◆ **Task directions**: Below are entries with pictures in them. Output exactly the lines starting at the line with "[00:00:00.80]" and ending at the line with "[00:00:02.40]", both included, but not the pictures.

(Items from a dataset)
◆ ◆ ◆ ◆ ◆
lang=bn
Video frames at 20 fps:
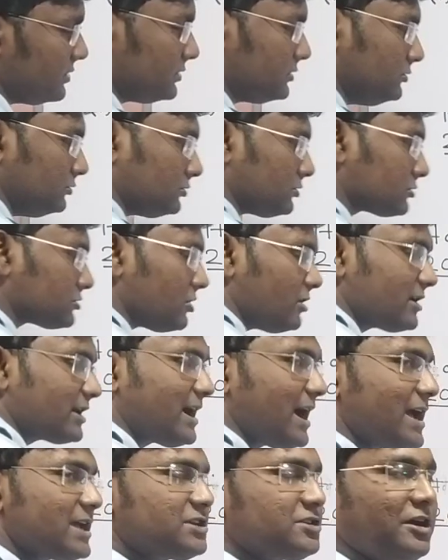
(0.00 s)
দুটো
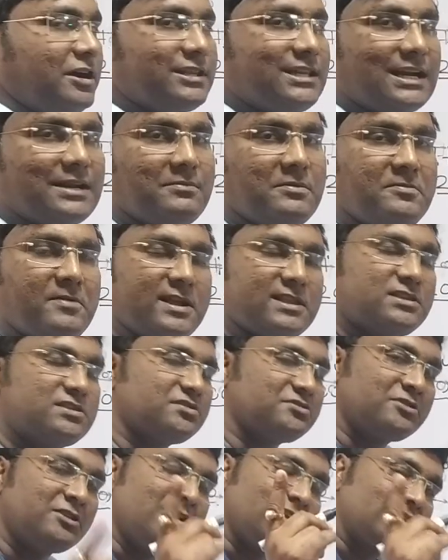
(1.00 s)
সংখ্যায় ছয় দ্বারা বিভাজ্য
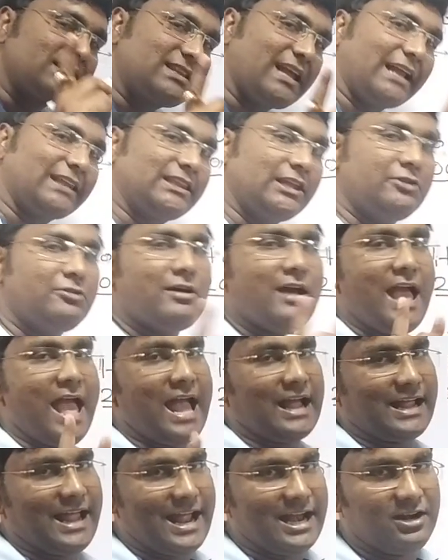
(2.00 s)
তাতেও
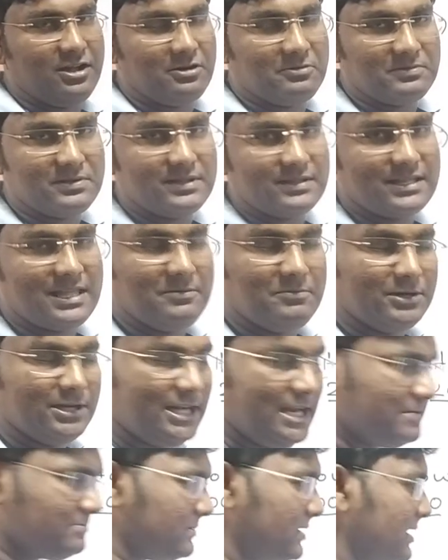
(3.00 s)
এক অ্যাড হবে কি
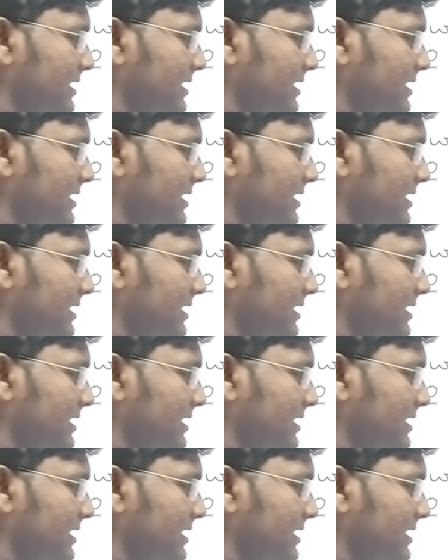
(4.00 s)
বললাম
◆ ◆ ◆ ◆ ◆
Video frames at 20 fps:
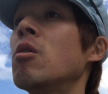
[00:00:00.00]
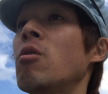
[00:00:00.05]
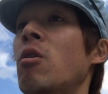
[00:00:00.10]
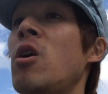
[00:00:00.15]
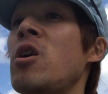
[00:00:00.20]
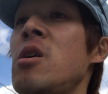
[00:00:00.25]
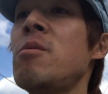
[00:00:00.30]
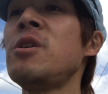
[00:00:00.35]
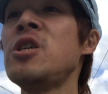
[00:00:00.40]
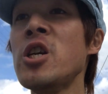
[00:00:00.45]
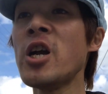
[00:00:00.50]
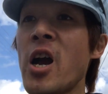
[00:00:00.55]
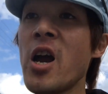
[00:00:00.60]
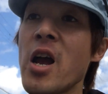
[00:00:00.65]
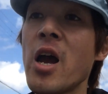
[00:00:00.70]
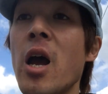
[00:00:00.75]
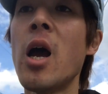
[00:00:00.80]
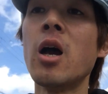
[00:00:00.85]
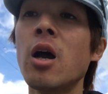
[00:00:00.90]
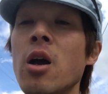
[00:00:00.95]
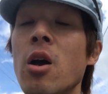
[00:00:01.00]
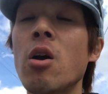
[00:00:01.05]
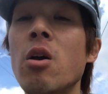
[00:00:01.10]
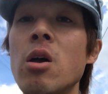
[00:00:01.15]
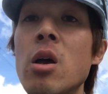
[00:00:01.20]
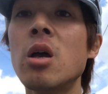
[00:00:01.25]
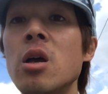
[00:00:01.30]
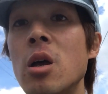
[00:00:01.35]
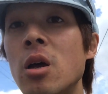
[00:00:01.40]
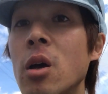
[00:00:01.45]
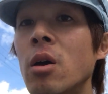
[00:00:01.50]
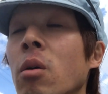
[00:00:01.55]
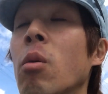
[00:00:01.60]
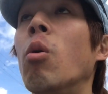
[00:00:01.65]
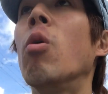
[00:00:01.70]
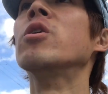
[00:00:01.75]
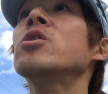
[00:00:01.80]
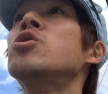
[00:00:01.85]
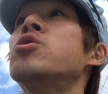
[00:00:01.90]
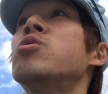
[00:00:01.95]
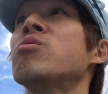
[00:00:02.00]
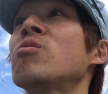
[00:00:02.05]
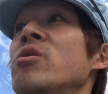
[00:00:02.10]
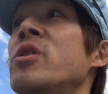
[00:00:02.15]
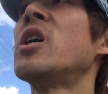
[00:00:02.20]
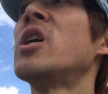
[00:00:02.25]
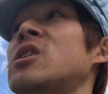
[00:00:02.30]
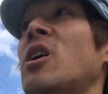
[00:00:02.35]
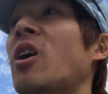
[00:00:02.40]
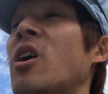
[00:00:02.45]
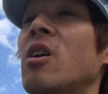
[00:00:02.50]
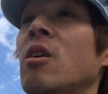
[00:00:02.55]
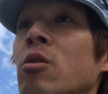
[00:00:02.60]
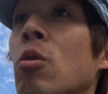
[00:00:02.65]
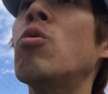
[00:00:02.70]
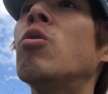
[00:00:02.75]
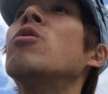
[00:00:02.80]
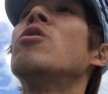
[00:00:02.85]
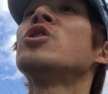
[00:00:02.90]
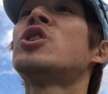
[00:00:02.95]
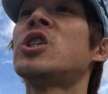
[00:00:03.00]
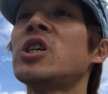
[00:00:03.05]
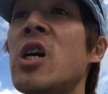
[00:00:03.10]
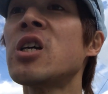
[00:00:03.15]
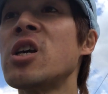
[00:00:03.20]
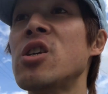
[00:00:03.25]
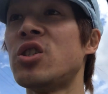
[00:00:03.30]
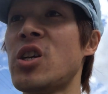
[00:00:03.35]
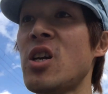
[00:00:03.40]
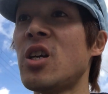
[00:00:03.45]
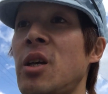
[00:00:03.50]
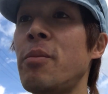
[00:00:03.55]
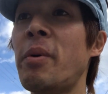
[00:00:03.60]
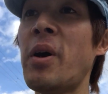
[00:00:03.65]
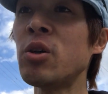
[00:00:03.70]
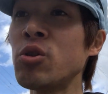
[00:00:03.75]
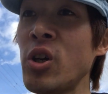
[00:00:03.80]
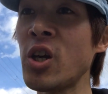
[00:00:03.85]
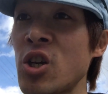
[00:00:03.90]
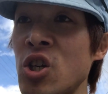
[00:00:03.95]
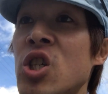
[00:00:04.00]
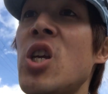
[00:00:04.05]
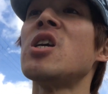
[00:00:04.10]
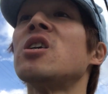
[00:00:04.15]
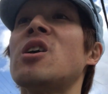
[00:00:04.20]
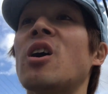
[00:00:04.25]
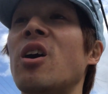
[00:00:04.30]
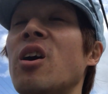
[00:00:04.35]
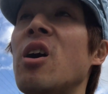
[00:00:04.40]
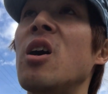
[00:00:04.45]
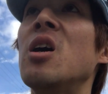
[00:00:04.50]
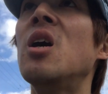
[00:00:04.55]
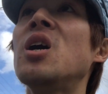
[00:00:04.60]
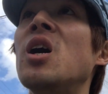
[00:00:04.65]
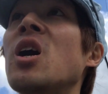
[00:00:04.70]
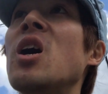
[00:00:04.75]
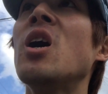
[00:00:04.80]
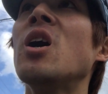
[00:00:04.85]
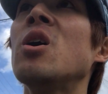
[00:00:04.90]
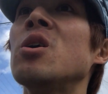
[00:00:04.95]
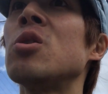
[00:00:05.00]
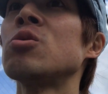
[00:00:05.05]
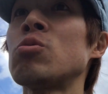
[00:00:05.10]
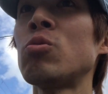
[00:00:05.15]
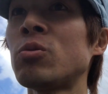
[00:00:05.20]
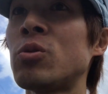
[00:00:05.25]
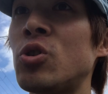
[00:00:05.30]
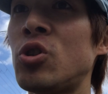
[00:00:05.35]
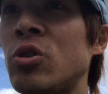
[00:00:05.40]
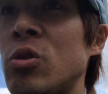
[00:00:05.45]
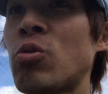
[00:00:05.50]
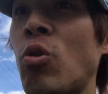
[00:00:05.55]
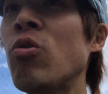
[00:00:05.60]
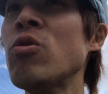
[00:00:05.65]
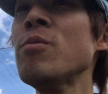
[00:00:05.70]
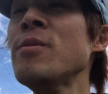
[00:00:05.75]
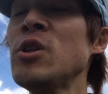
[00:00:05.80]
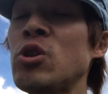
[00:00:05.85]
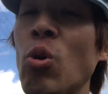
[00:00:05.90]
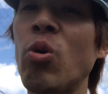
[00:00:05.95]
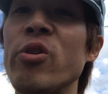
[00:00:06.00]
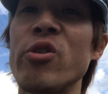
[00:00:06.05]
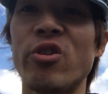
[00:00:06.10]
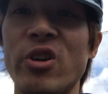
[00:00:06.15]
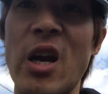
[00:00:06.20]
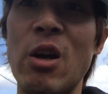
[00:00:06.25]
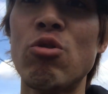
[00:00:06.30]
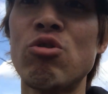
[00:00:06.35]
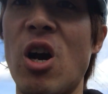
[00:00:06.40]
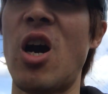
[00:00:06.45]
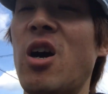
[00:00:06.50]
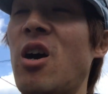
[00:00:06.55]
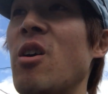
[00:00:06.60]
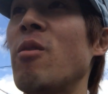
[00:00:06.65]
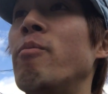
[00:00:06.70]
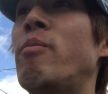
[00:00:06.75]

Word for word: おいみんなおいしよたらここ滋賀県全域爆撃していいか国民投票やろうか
◆ ◆ ◆ ◆ ◆
◆ **Written solution**:
[00:00:00.80]
[00:00:00.85]
[00:00:00.90]
[00:00:00.95]
[00:00:01.00]
[00:00:01.05]
[00:00:01.10]
[00:00:01.15]
[00:00:01.20]
[00:00:01.25]
[00:00:01.30]
[00:00:01.35]
[00:00:01.40]
[00:00:01.45]
[00:00:01.50]
[00:00:01.55]
[00:00:01.60]
[00:00:01.65]
[00:00:01.70]
[00:00:01.75]
[00:00:01.80]
[00:00:01.85]
[00:00:01.90]
[00:00:01.95]
[00:00:02.00]
[00:00:02.05]
[00:00:02.10]
[00:00:02.15]
[00:00:02.20]
[00:00:02.25]
[00:00:02.30]
[00:00:02.35]
[00:00:02.40]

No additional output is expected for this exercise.